La cinquantaine avancée, petit, rubicond, il avait "la voix qui porte" et le tempérament anxieux. Trois infarctus sur le dos, déjà, et la tendance à s'empourprer dans des attaques de colère épiques, suite auxquelles nous le calmions gentiment de peur qu'il ne rechute.
Il souffrait de ses origines humbles, à ses yeux, et de ses études relativement modestes. Intelligent, il pestait de voir de jeunes polytechniciens le devancer dans cette entreprise française qui n'est plus la mienne.
Jean-Pascal déversait des décennies de frustration sur ses subordonnés, dont je fus. Nous étions tantôt ses infirmiers attentifs, calmant ses anxiétés et l'écoutant dans des conversations téléphoniques interminables; tantôt ses souffre-douleurs, quand il voulait imposer sa supériorité qu'il sentait en danger. Sa rancune était pour la vie, le jour où par mégarde on le vexait.

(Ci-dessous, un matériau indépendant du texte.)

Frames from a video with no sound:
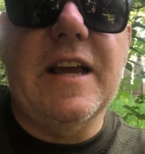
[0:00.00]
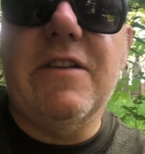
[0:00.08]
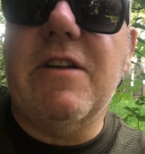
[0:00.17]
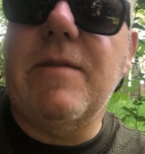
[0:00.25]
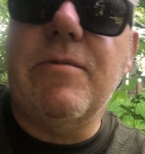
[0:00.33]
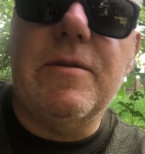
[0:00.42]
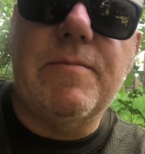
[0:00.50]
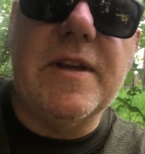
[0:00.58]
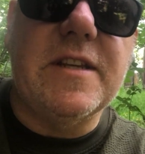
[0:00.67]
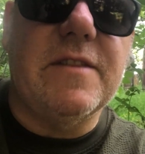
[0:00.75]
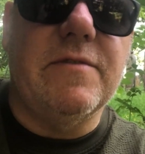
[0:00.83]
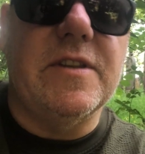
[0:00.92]
incredible
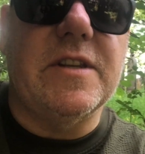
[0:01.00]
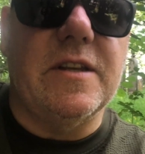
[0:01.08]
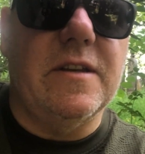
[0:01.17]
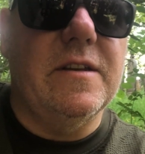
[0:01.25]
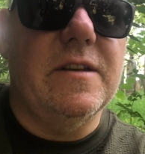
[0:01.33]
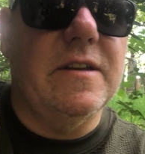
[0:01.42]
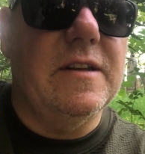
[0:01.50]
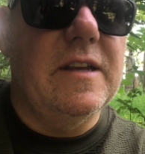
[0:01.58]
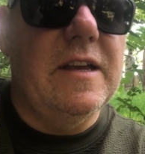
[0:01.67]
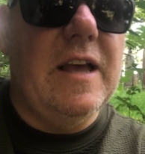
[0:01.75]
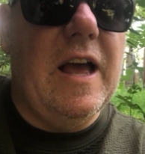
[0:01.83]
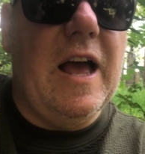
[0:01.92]
place to visit,
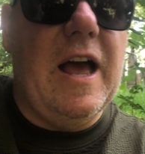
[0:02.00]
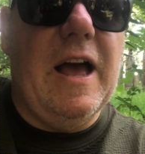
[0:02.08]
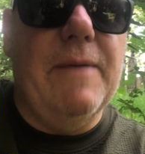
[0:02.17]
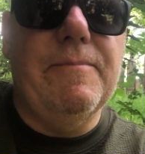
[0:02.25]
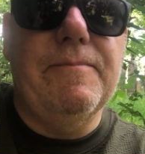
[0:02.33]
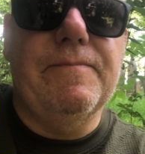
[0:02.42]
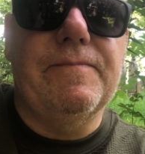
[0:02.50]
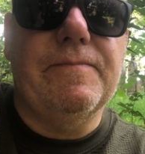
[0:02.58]
um,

Il avait gagné ses gallons en Afrique du Sud, où les Sudafs', comme il disait, l'avaient adopté malgré son sale caractère. Avec orgueil il se souvenait avoir géré de grands projets de déploiement, cinquante personnes l'écoutant religieusement lors des "briefing" hebdomadaires. Sans observer l'aprtheid, qui était encore en vigueur, il partait le soir faire de la musique dans un petit club noir. Dans ces temps tristes de racisme, on pouvait tout de même soritr seul le soir à Jo'burg sans se faire dépecer.
Il rentra d'Afrique du Sud pour ne pas perdre son épouse et ses enfants, qui ne le reconnaissaient plus. Et pour se soigner le coeur.